On the road with Bob Dylan ci racconta quindi di Sloman che, come una murena dal nascondiglio nel quale è stato cacciato, caparbiamente è pronto ad aggredire chiunque con la sua penna e il suo registratore, incurante del freddo, dei pericoli, della macchina misteriosamente manomessa più volte, è pronto a ricevere i deliri di artisti e fan, a trasformarsi in giullare, servitore e tormento pur di riuscire a scrivere le 550 pagine di quello che Dylan stesso ha definito “il Guerra e Pace del rock”. Il libro è narrato in prima persona per un po’ per passare improvvisamente alla terza quando Joan Baez affibbia al giornalista il soprannome di Ratso rendendolo così un personaggio della storia che egli stesso racconta, e permettendogli anche di parlare, con notevole autironia, delle proprie condizioni psicofisiche, delle sue manie, dei suoi vestiti e di trasformare quella che avrebbe potuto e dovuto essere l’asettica cronaca di una tournè in un’opera di narrativa americana moderna piena di polvere, asfalto, copertoni logori, spinterogeni fuori uso.

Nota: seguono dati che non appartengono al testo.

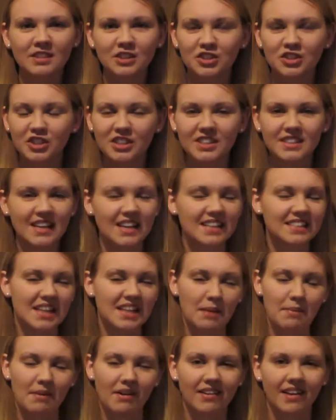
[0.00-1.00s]
Took a test,
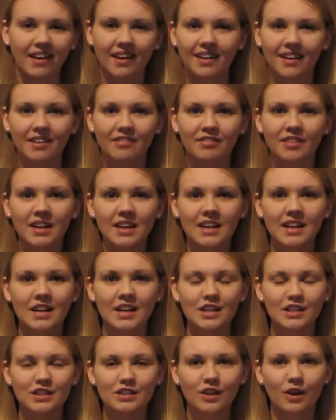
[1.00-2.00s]
came out negative.
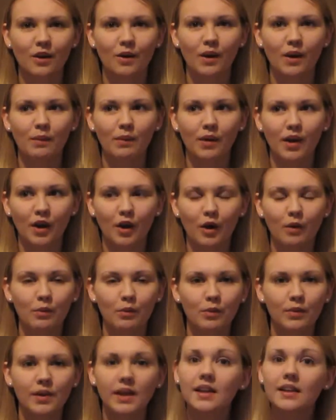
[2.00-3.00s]
So I went home a
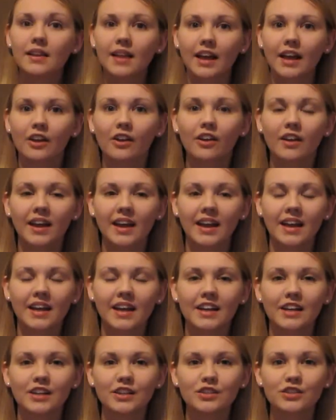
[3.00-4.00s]
week later
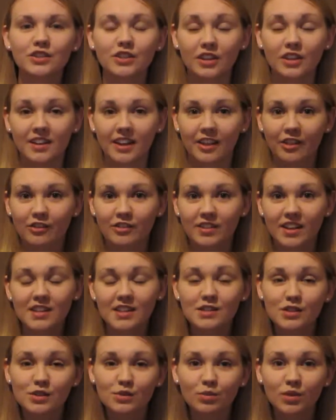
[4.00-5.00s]
and took another
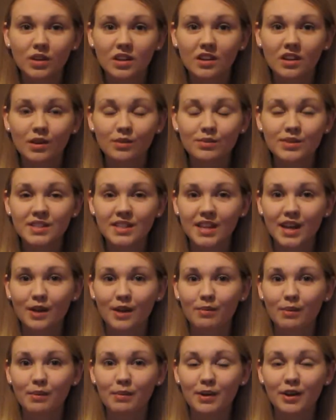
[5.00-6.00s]
test when I was late
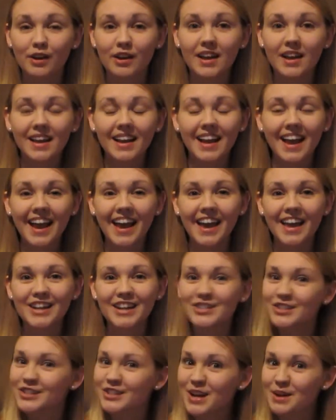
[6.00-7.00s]
on my period and
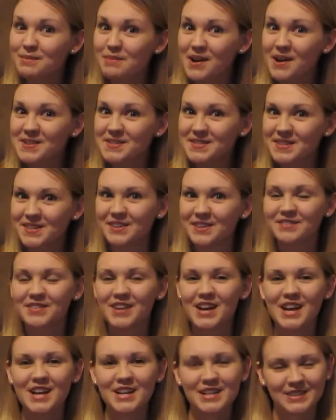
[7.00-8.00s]
it turned out positive.
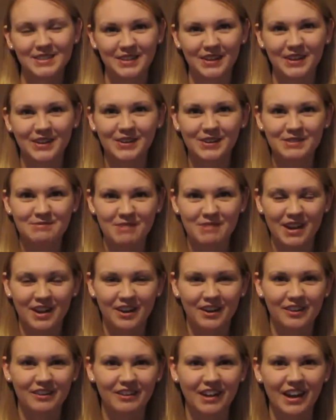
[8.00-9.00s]
So I called my
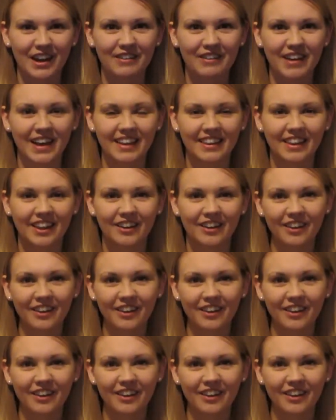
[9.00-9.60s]
aunt right away and let her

Una storia dove Ratso è un tizio carico di anfetamine che si muove tra prostitute, papponi, caporedattori incompetenti, baristi loquaci, musicisti pazzi e manager più pazzi ancora, una storia che avrebbe fatto rizzare le orecchie, appunto, a Jack Kerouack.
Il resto dovete scoprirlo da soli: il concerto inaugurale descritto così dettagliatamente che vi parà di essere lì, la vicenda Rubin “Hurricane” Carter vista dalla parte di Dylan e la genesi della canzone relativa, l’ottima intervista a Mike Bloomfield, la figura quasi mistica di Leonard Cohen che porta da tre anni lo stesso vestito, i fan che conoscono intimamente ogni dettaglio della vita di Dylan e analizzano ogni singola parola di ogni singola canzone, i fan che sono semplicemente e completamente fuori di testa, il concerto al Madison Square Garden, con Joan e Bob vestiti e truccati in modo identico, le chiacchiere pseudointellettuali senza capo né coda di Joni Mitchell, l’energia di Joan Baez e molto, molto altro ancora.
Un giorno a Bob Dylan venne in mente di inventare il tour più grande della storia del rock ma in quei tempi, parliamo del 1975, non era ancora ben chiaro quale importanza avessero i media che, di conseguenza, furono tenuti a distanza, così del Rolling Thunder Revue rimane Renaldo & Clara, uno sconclusionato film girato dai protagonisti stessi, ormai fuori catalogo praticamente ovunque, il citato libro di Sam Shepard, pervaso di lirismo e piuttosto “artistico”, pochissime foto e quest’opera di Larry Sloman, detto “Ratso”, dal nome del personaggio interpretato da Dustin Hoffman ne Un uomo da marciapiede, un opera divertente, frenetica, maestosa e corposa, a tratti delirante e, in realtà, l’unico vero resoconto abbastanza filologico, di quell’impresa, di quel momento nella storia dell’uomo così importante. Credo.